- **EXERCISE INSTRUCTIONS**: In the data that follows, how many lines include the string "video"? Answer with the number alone.

----- THE DATA -----

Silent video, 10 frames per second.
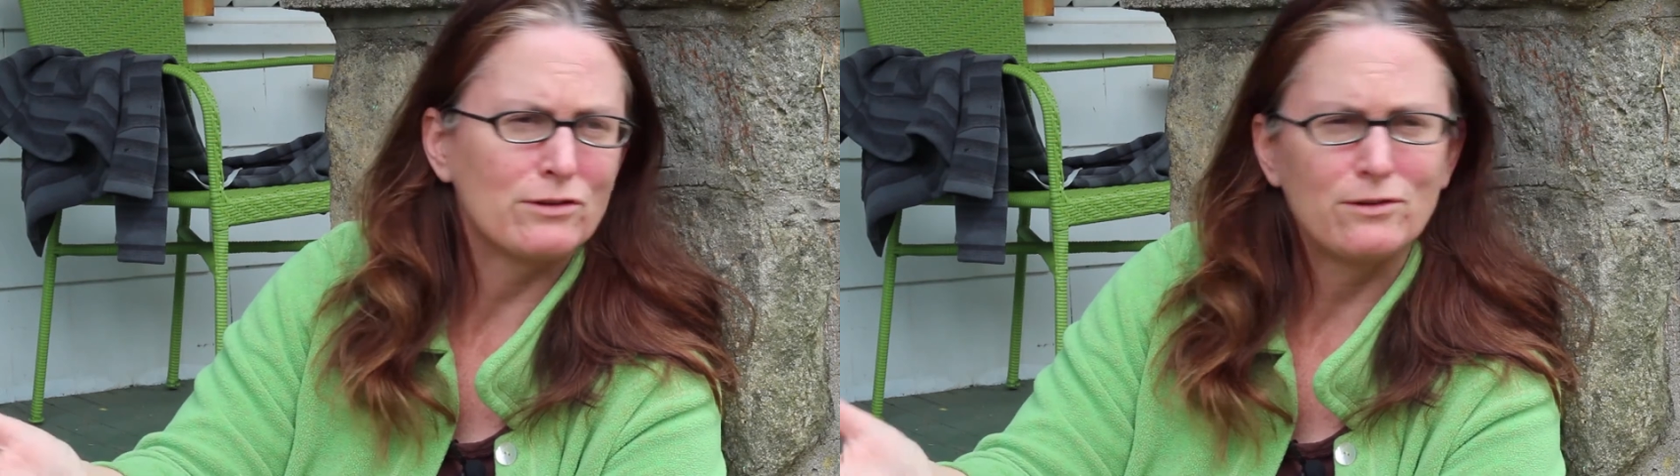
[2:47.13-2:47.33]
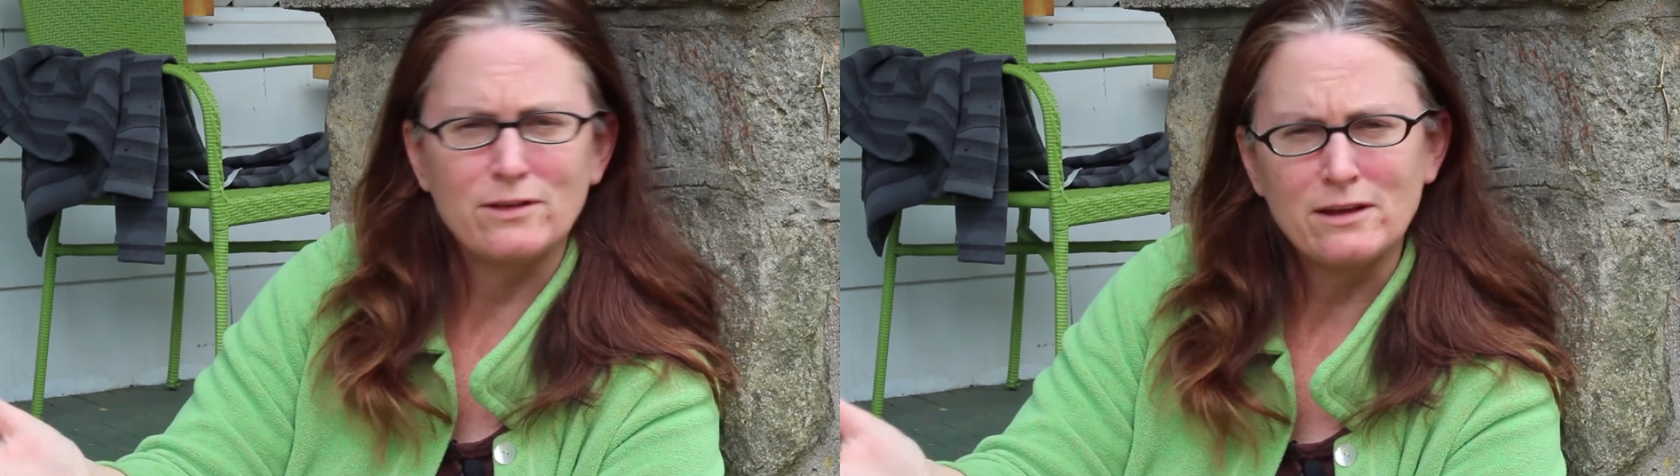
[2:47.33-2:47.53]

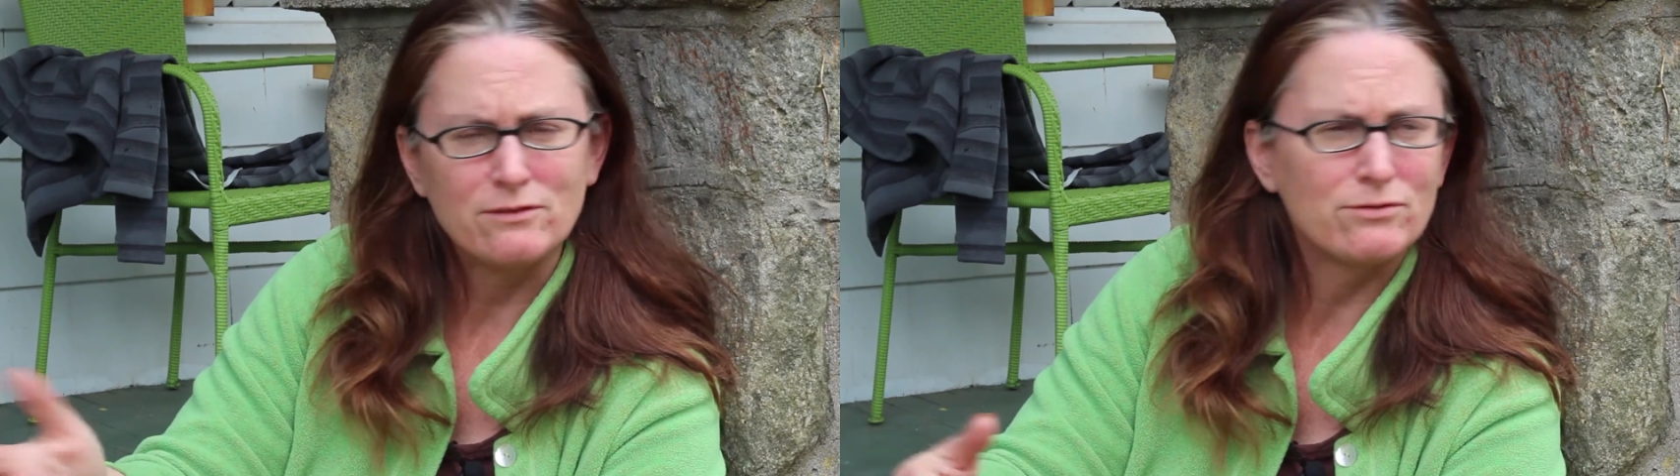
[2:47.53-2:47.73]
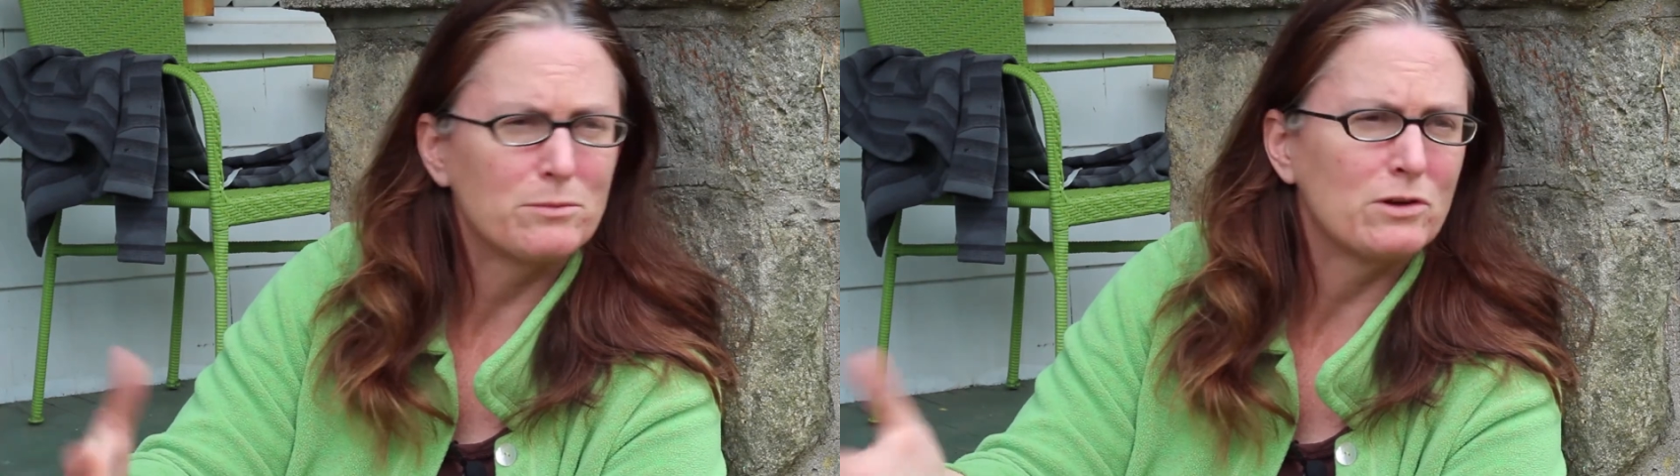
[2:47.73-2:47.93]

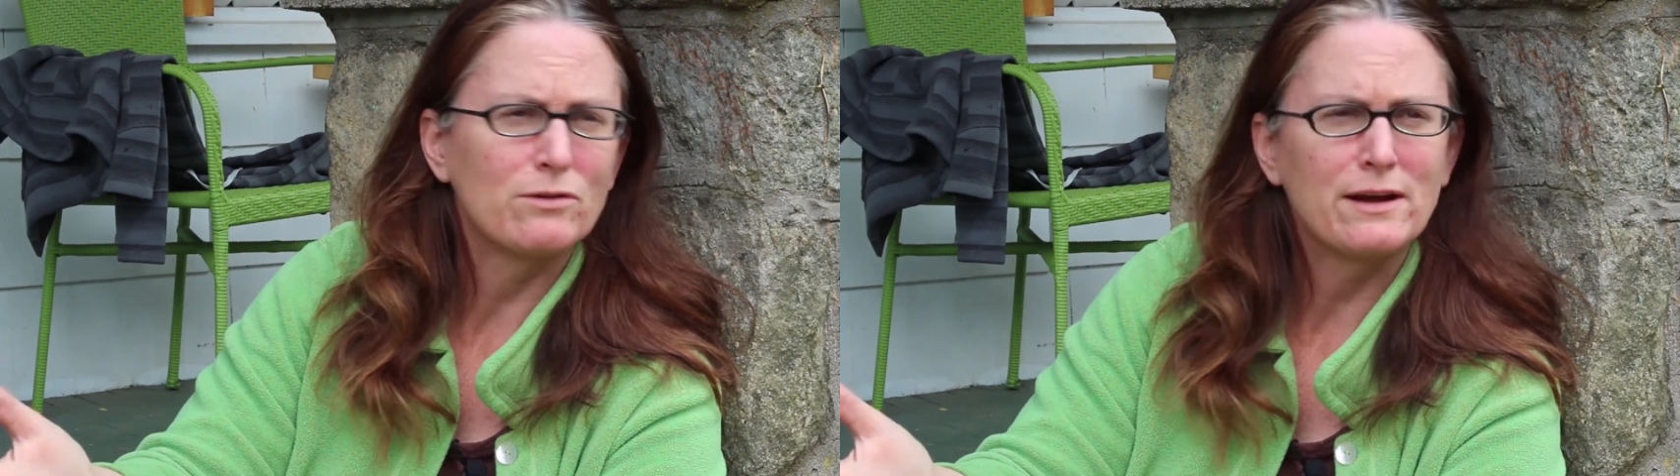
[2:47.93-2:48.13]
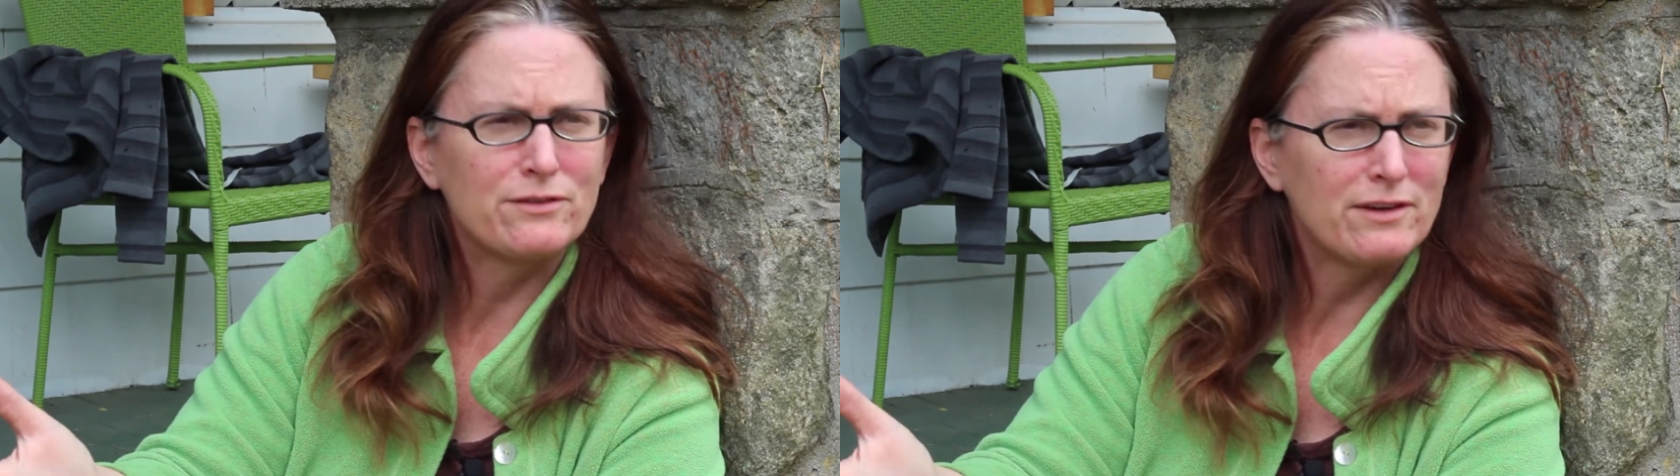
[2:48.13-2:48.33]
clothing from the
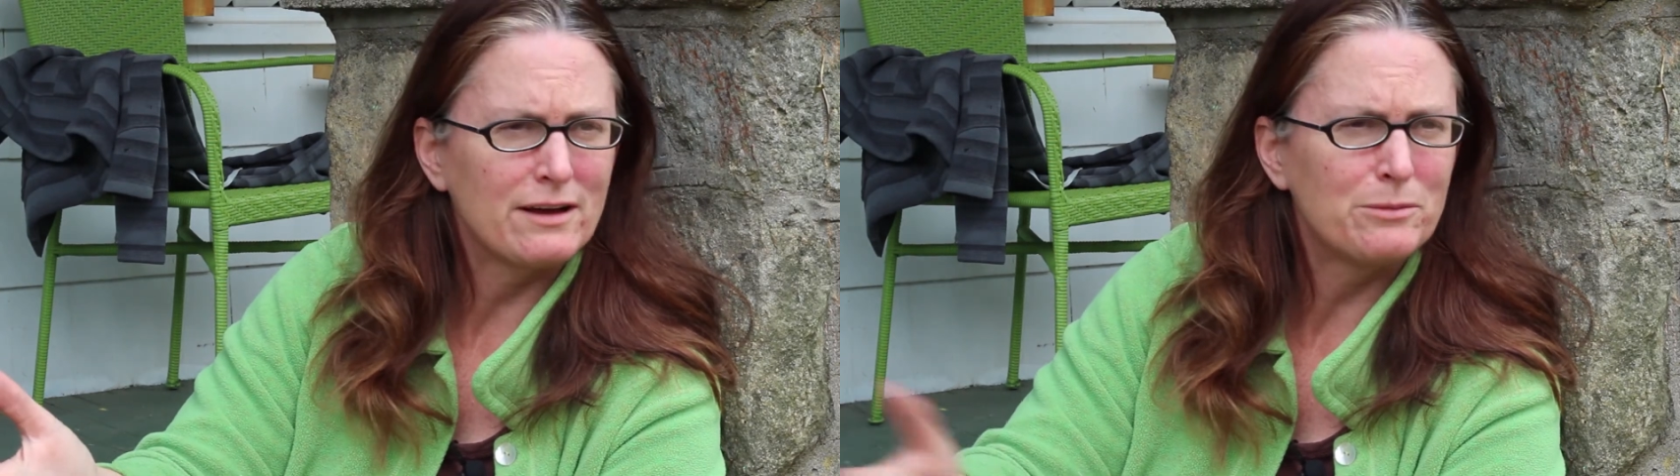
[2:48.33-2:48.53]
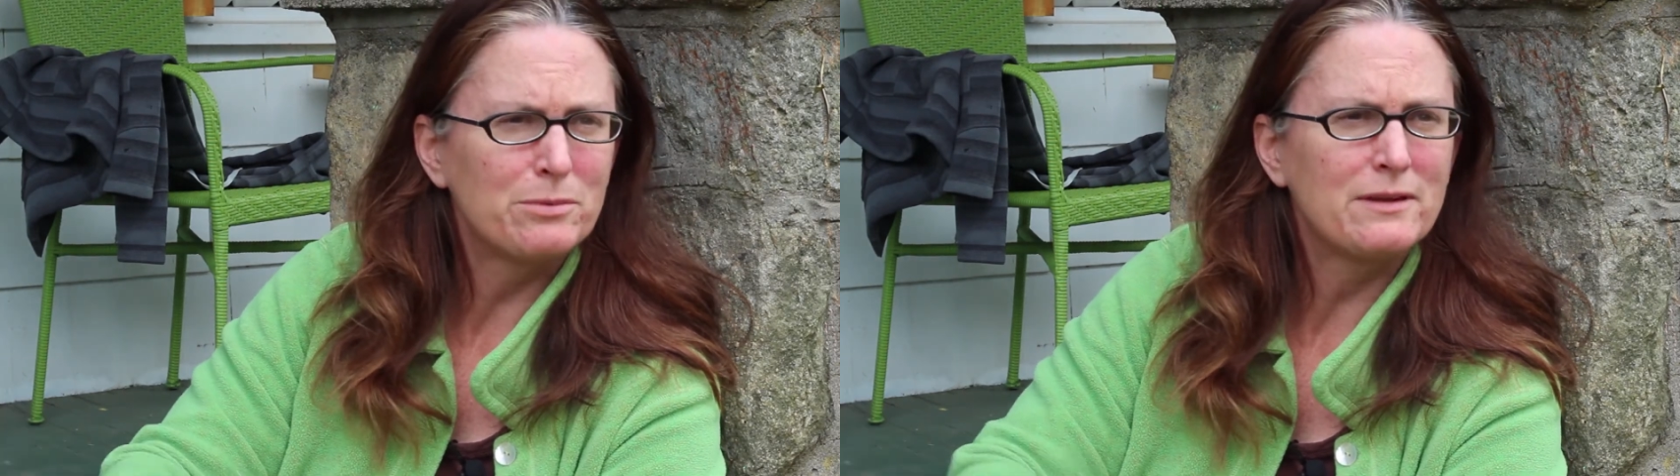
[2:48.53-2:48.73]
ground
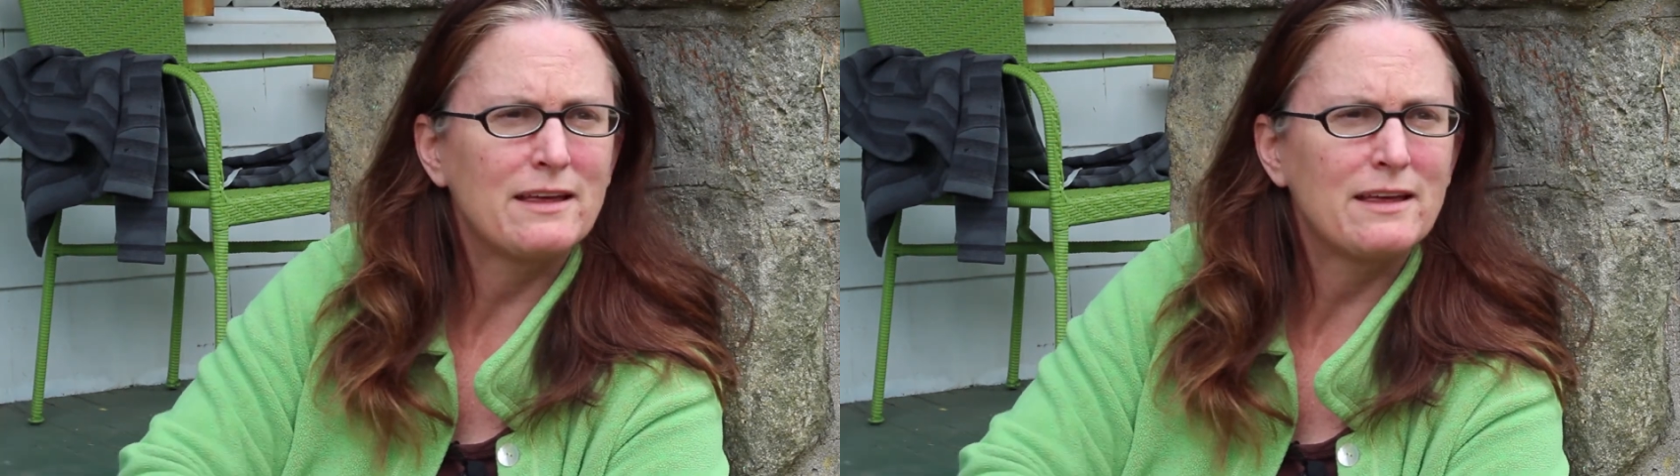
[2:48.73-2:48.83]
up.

-----
----- THE DATA -----

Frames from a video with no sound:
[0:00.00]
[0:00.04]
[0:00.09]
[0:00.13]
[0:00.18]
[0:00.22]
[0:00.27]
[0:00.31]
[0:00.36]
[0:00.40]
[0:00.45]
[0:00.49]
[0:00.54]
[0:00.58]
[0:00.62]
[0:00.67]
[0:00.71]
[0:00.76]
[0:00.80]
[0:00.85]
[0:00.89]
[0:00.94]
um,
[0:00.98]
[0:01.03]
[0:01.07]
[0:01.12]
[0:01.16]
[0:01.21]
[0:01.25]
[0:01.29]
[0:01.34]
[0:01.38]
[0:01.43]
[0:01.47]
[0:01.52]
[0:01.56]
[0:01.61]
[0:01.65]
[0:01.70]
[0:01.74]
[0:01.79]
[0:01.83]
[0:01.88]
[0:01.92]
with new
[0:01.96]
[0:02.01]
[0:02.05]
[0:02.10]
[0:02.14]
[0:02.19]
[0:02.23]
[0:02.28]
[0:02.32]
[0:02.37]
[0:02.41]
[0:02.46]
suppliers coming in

-----

- **EXERCISE SOLUTION**: 2